EXCERPTED RECORDS:

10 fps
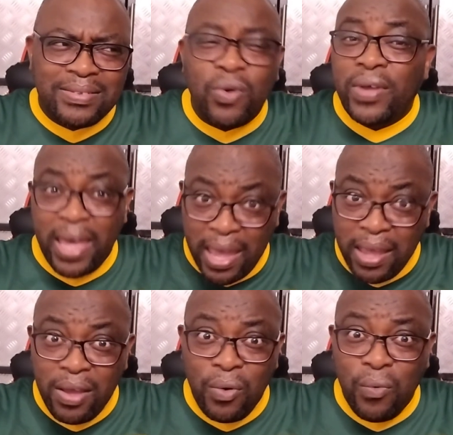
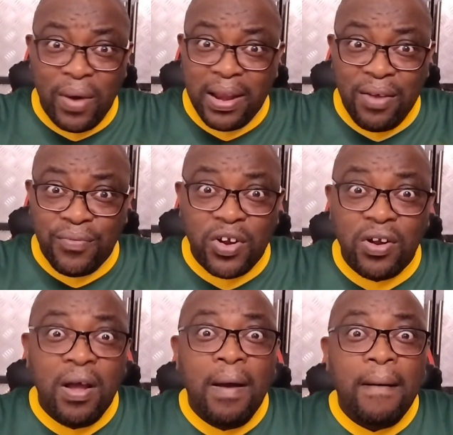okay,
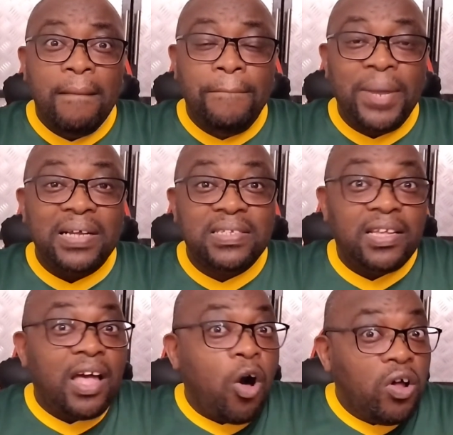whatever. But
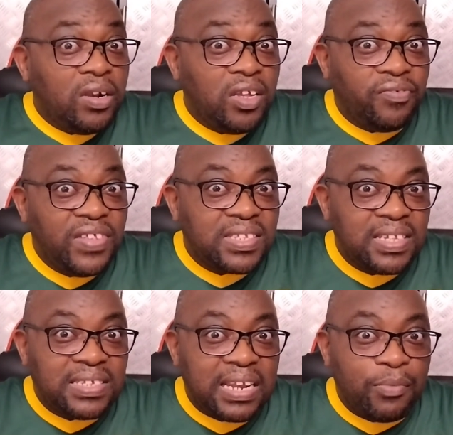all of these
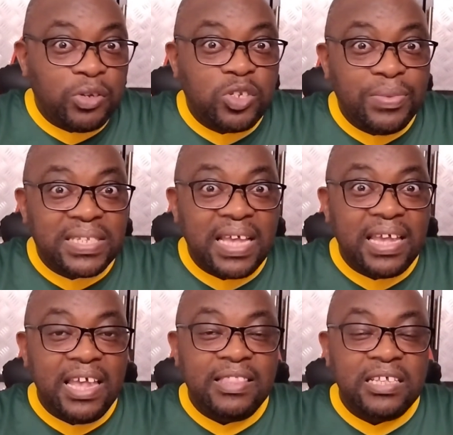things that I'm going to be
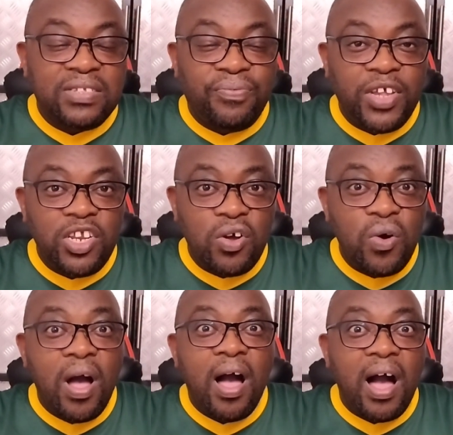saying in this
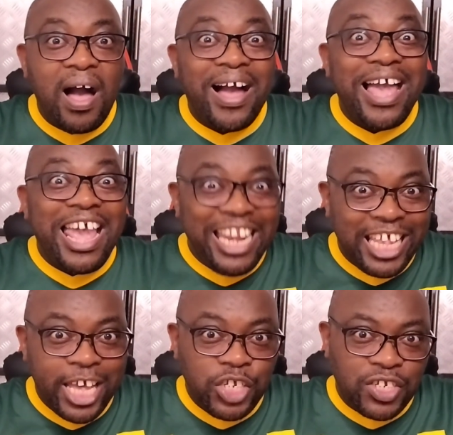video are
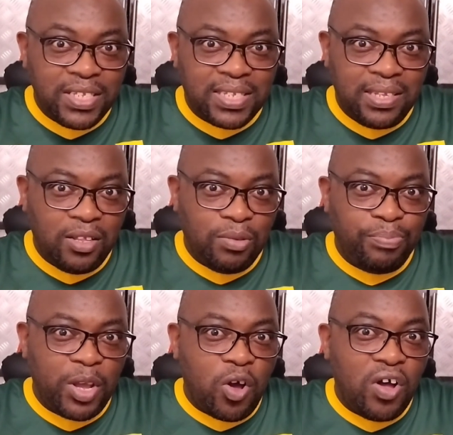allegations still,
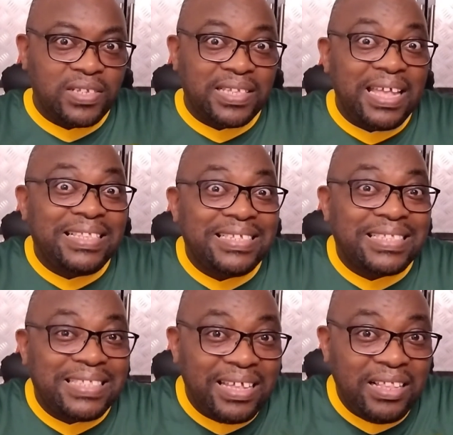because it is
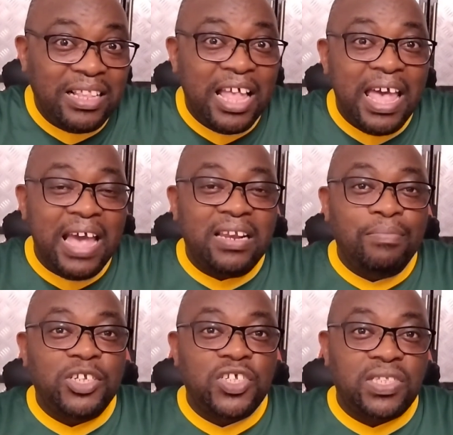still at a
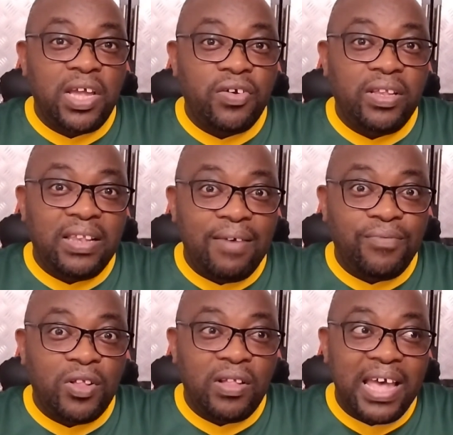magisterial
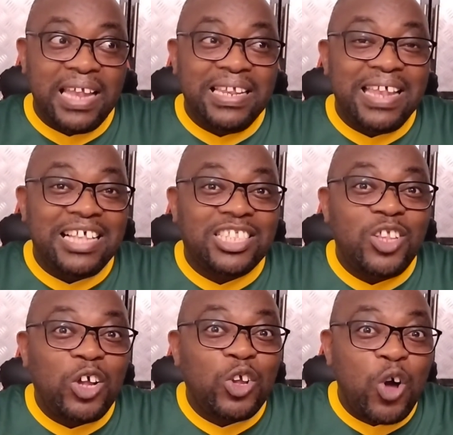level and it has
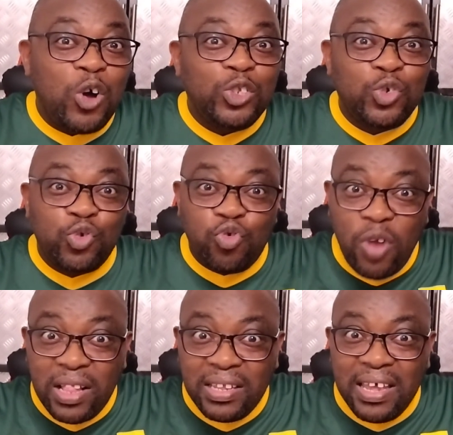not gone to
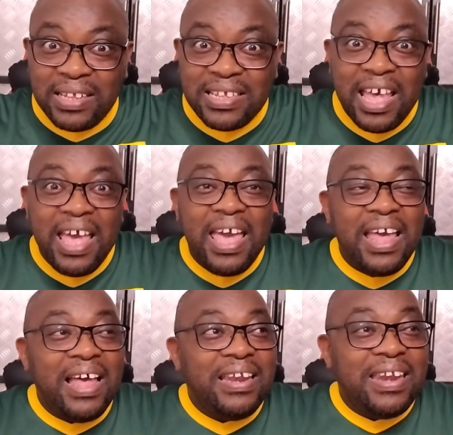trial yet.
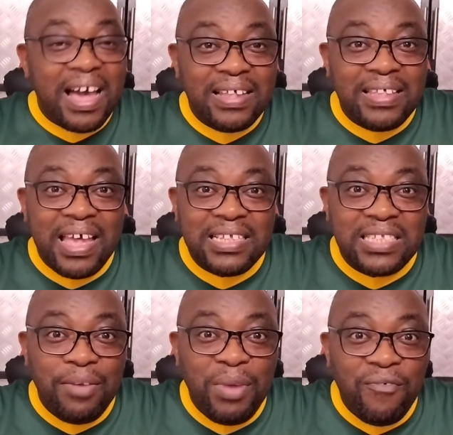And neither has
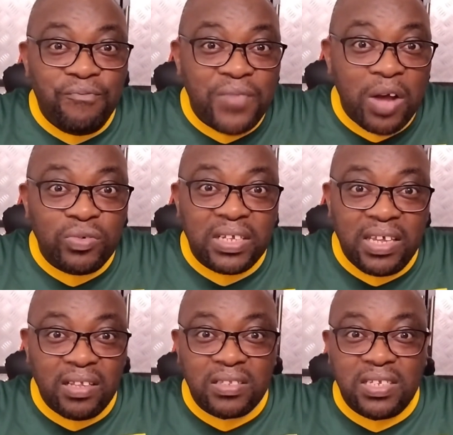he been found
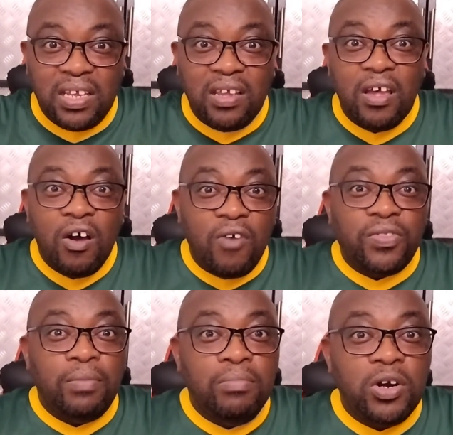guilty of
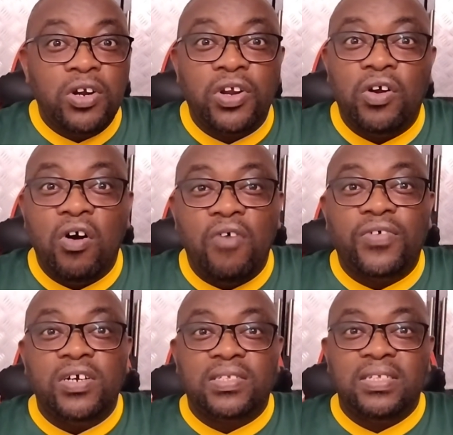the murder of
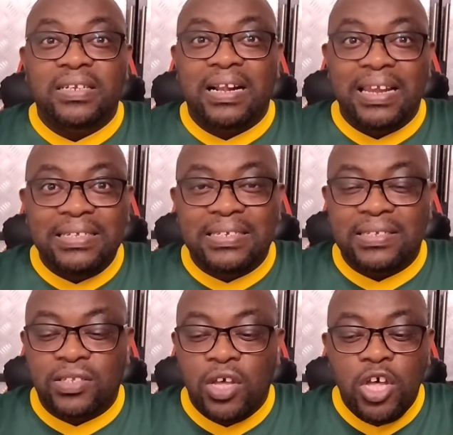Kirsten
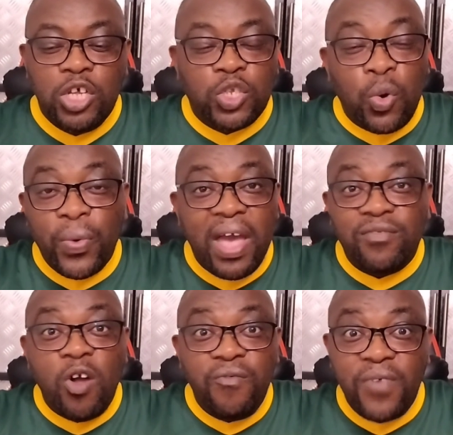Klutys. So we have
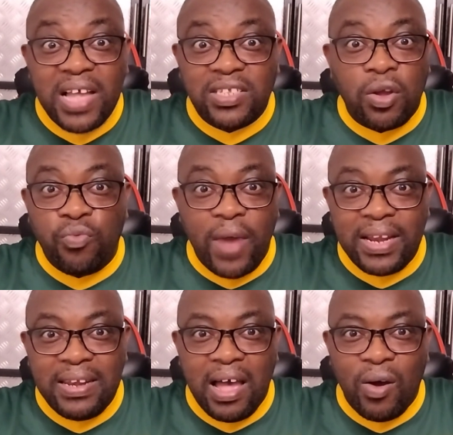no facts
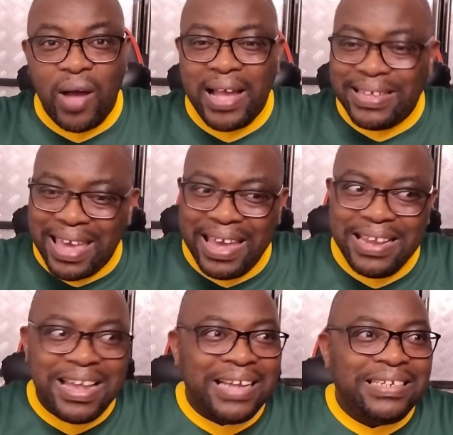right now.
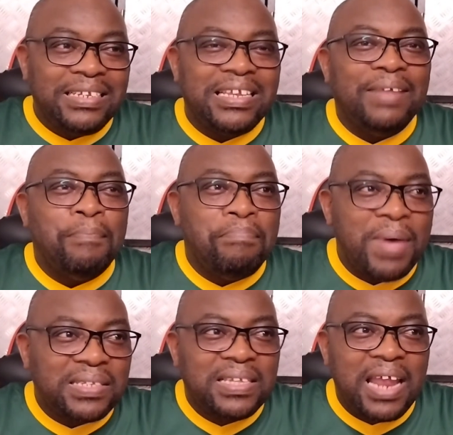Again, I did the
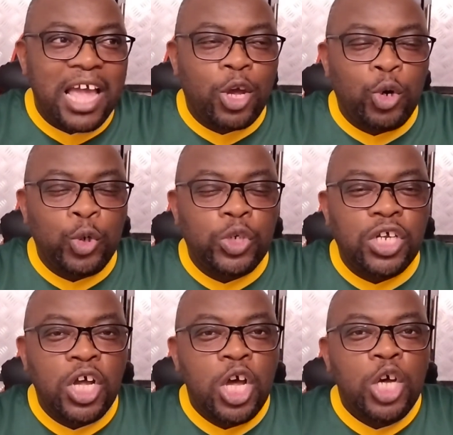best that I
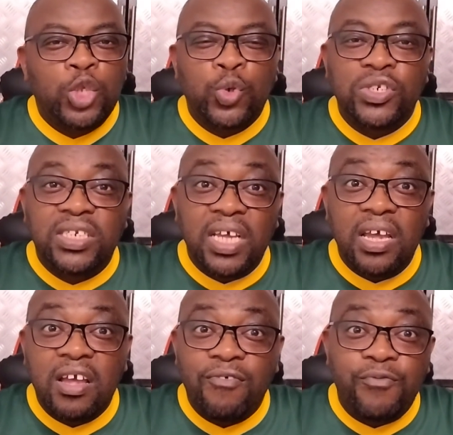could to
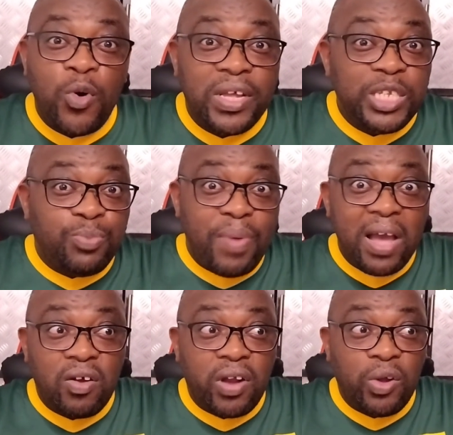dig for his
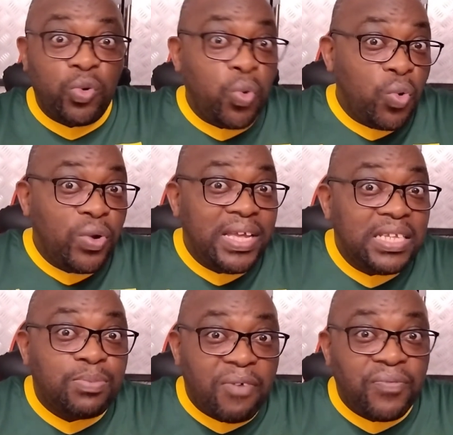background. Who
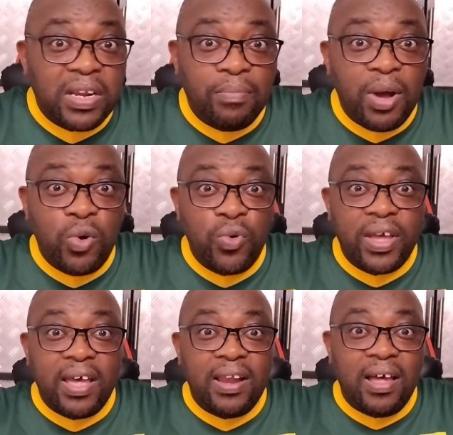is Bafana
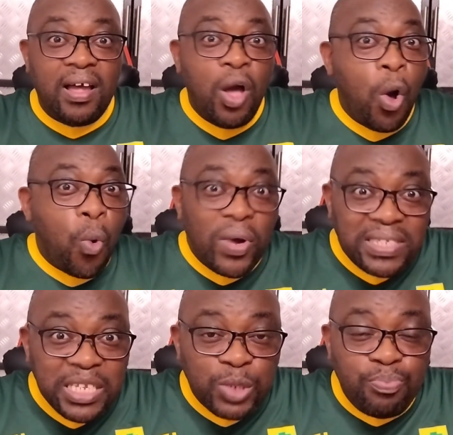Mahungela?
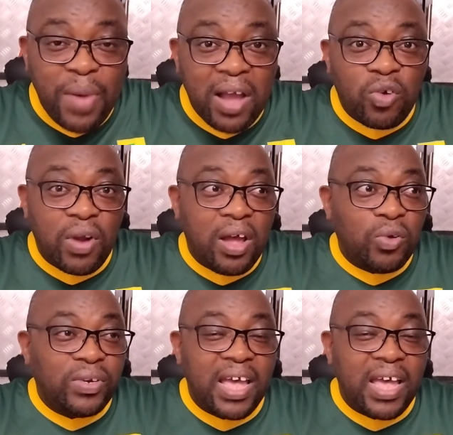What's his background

TASK GOAL: Output all the records above exactly, but without their images.

RESULT BELOW:
10 fps
okay,
whatever. But
all of these
things that I'm going to be
saying in this
video are
allegations still,
because it is
still at a
magisterial
level and it has
not gone to
trial yet.
And neither has
he been found
guilty of
the murder of
Kirsten
Klutys. So we have
no facts
right now.
Again, I did the
best that I
could to
dig for his
background. Who
is Bafana
Mahungela?
What's his background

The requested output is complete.